New York: The Passive Aggressive State

The City of New York expects to end the current fiscal year with a $4 billion surplus. That means that a few years ago, the city took in about $4 billion more than it spent. Under the current four-year plan, the city will have balanced budgets in Fiscal 2008 and Fiscal 2009, and then Mayor Bloomberg and Speaker Quinn will depart. Does that mean the City of New York plans to spend what it takes in during the next two years? No. The City is planning to run a deficit for the next two years, spending more than it takes in while drawing down the $4 billion. As a result, catastrophic tax increases and service cuts are baked right into the plan, but not for two years. And, to make matters worse the State of New York, seeing that $4 billion sitting there and plans to hand it out inside New York City like it is free, has decided to spend half of it itself — outside New York City — by shifting state money to the city’s disadvantage. And Bloomberg and Quinn, by proposing all kind of goodies, are egging them on.

The Mayor is probably banking on making a pessimistic forecast of future revenues, and having “unexpected” revenue growth bail the city out. But the Mayor’s forecast of revenues in FY 2008 and FY 2009 may not be so pessimistic. City and State revenues have been fattened by record Wall Street profits and bonuses, but these can evaporate quickly if the financial markets turn, as they did after 2000. The financial sector has become a historically-outsized part of the economy, and captured a historically-outsized share of total profits and stock market capitalization. A correction is in order. I expect rising mortgage defaults, first in the “sub-prime” category and then elsewhere, to cut into financial profits, and to push the stock market down for a while — wiping out income taxes on capital gains. It could be far worse, and will be far worse in other parts of the United States, but we will get some spillback. The residential real estate frenzy is likely to end here, too.

Then there is the impact of increasingly risky investments on pension funds, and the need to make up losses.
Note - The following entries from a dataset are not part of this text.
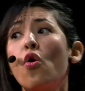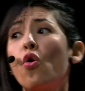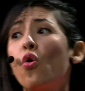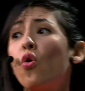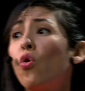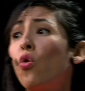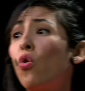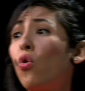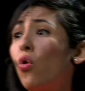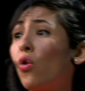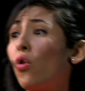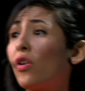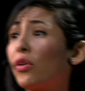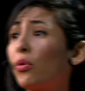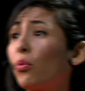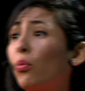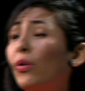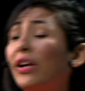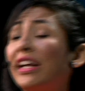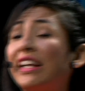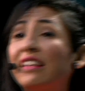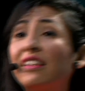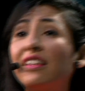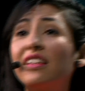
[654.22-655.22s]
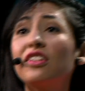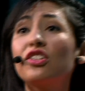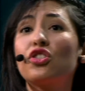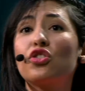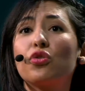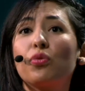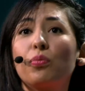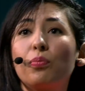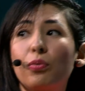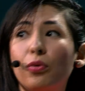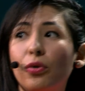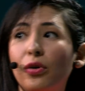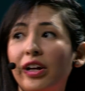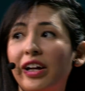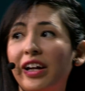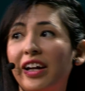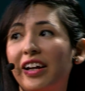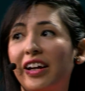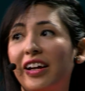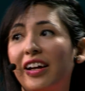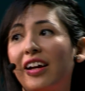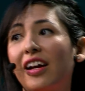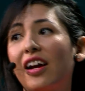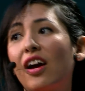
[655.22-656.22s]
who are willing to
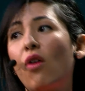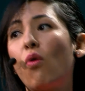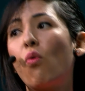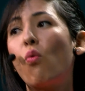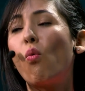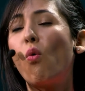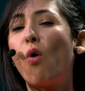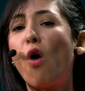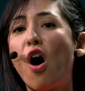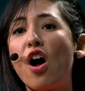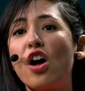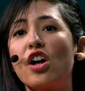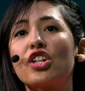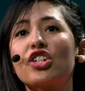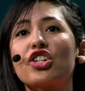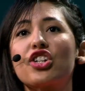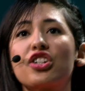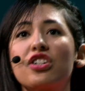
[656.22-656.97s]
bring WASH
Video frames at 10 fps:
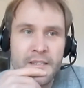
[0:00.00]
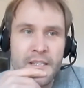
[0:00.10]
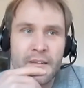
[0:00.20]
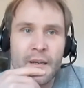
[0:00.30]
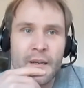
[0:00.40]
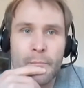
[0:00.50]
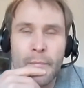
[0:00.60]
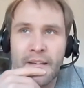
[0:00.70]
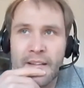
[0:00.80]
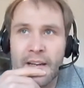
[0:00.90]
So it just
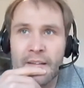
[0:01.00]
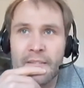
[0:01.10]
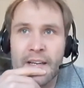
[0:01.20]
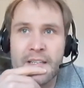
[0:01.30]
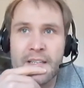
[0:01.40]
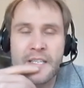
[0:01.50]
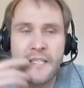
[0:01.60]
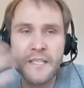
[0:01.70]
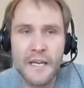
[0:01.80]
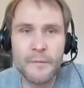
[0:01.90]
makes that relationship
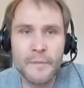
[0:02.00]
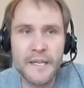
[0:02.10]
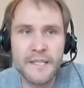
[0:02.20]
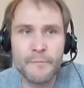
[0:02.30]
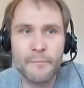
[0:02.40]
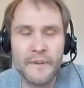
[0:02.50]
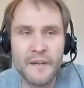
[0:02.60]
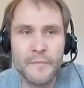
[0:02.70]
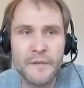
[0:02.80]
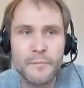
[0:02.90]
so much simpler,
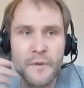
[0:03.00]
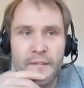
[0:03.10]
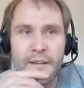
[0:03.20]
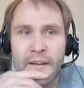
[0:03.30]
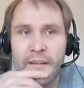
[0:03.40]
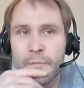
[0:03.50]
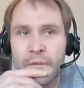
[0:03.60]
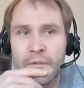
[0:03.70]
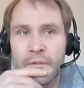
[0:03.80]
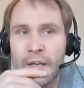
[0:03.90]
so much more kind of
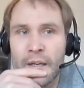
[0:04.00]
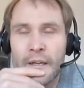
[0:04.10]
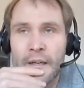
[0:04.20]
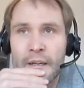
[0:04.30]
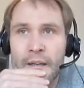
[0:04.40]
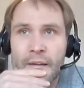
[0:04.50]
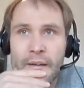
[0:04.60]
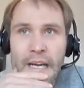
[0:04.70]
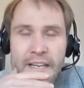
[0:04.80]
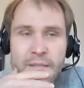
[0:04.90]
tangible. So
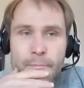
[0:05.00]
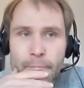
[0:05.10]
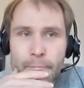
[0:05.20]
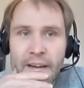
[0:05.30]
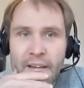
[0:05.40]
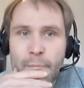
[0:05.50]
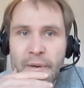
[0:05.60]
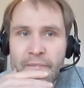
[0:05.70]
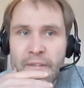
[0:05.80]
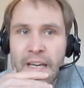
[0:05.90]
it is a
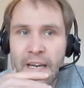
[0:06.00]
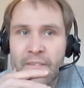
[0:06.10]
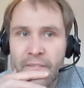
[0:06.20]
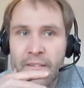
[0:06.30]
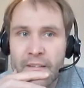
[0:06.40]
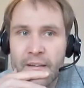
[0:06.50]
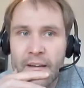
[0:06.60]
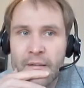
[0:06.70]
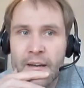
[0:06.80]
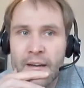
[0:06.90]
bit of a gift.
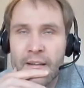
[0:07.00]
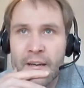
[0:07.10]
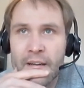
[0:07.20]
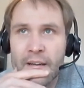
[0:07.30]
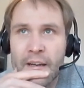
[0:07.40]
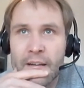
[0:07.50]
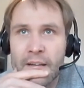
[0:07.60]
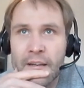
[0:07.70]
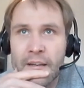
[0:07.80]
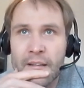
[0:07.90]
And I think, you know,
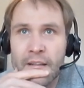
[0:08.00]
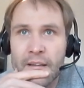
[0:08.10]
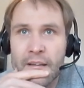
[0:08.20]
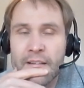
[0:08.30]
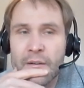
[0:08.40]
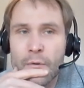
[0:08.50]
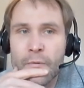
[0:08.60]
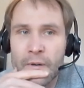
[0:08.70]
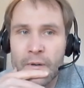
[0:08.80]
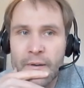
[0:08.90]
there's an
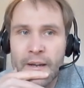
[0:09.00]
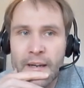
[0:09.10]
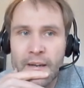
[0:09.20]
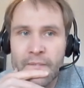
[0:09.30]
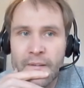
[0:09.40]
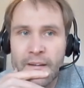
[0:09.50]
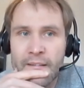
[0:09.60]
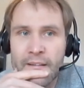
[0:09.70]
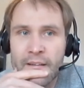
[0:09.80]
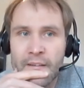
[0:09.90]
awful lot of low-hanging fruit
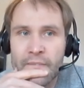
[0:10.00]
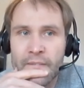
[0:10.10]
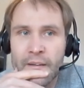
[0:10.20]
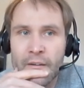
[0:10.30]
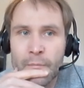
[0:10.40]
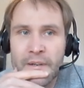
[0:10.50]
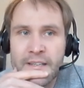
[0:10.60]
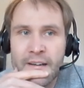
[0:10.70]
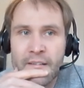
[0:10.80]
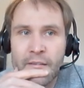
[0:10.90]
existing for hospital
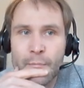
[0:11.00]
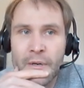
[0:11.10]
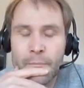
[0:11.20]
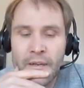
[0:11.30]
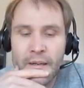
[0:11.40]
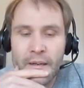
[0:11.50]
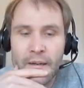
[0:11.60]
charities at the moment.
Speaking of what is likely to happen to Collateralized Debt Obligations based on the absurd mortgages written in the last few years, one CEO told Bloomberg (the company, not the Mayor) that putting such loans in CDOs is like “burying toxic waste.” And who is buying the toxic waste, to get a slightly higher return if the CDOs don’t lose value? “The Dallas Police and Fire Pension Fund invested in its first CDO about two years ago to boost returns, according to Richard Tettament, administrator of the $3.2 billion fund. ‘We were beefing up our risk and we were hoping for a greater return,’ Tettament said in an interview from his Dallas office. ‘We have an unfunded liability to pay off.’” Without raising taxes, I might add. Kind of like going to Atlantic City to get out of debt. So how many of these instruments have our public pension funds bought? No, I don’t think Bloomberg’s financial projections for FY2008 and FY 2009 are too gloomy, though the revenue decline might happen a year later in FY2009 and FY2010 instead.

It is apparently unwise in the “passive aggressive state,” where other parts of the state create their own problems and demand that New York City sacrifice to solve them (which is what New York City tried to do without much success in the 1960s and 1970s), to have a pile of cash lying around in open view. No doubt Governor Spitzer is directing much of the fiscal pain, and few of the benefits, to New York City on the grounds that since it is doing well it doesn’t need the money. When the recession comes, New York City needs to be in no better fiscal shape than other parts of the state. Otherwise, it will be disproportionably sacrificed yet again.

And this time, city politicians cannot agree to have the city be “assisted” by having the state allow it to borrow more money, while other parts of the state get additional assistance in cash, as it was after 9/11. The City borrowed $3 billion for operating expenses in its wake. Bloomberg used the last $1.5 billion of that debt to postpone tax increases and service cuts by just six months, until after Governor Pataki and the state legislature were re-elected after having done just about nothing to help the city in its moment of need. In exchange for that act of political friendship, the Mayor later received…absolutely nothing. This time let the fiscal crisis hit, and any tax increases and service reductions be imposed, while the state legislature is up for re-election in 2008. Or even this year.

The Mayor and City Council need to make the surplus go away now, by paying off $3 billion in debt. The other $1 billion can be used to better fund the pension fund or retiree benefits, or to pay for capital expenditures — some of which are little more than maintenance and ought to be considered operating expenditures anyway — in cash.

Politicians should not be allowed to spend more money than they take in, and declare the budget “balanced” because there is a cash reserve that is being drawn down — all while the total level of debt is going up. Former Mayor Giulani declared a $2 billion surplus every year for five years, but when he left office there wasn’t $10 billion in the bank — just a huge pile of debt and pension IOUs. The reason — massive “election year” handouts of all kind to make the former Mayor and City Council speaker look good for runs for higher office. Bloomberg inherited that mess. Do Mayor Bloomberg and Speaker Quinn really insist on repeating it? It’s right there in the four-year plan!

But in the passive-aggressive state they’ll never get that far. Even more irresponsible local governments elsewhere and health care institutions keep hiring, putting a gun to their own heads and going to Albany to take the money first.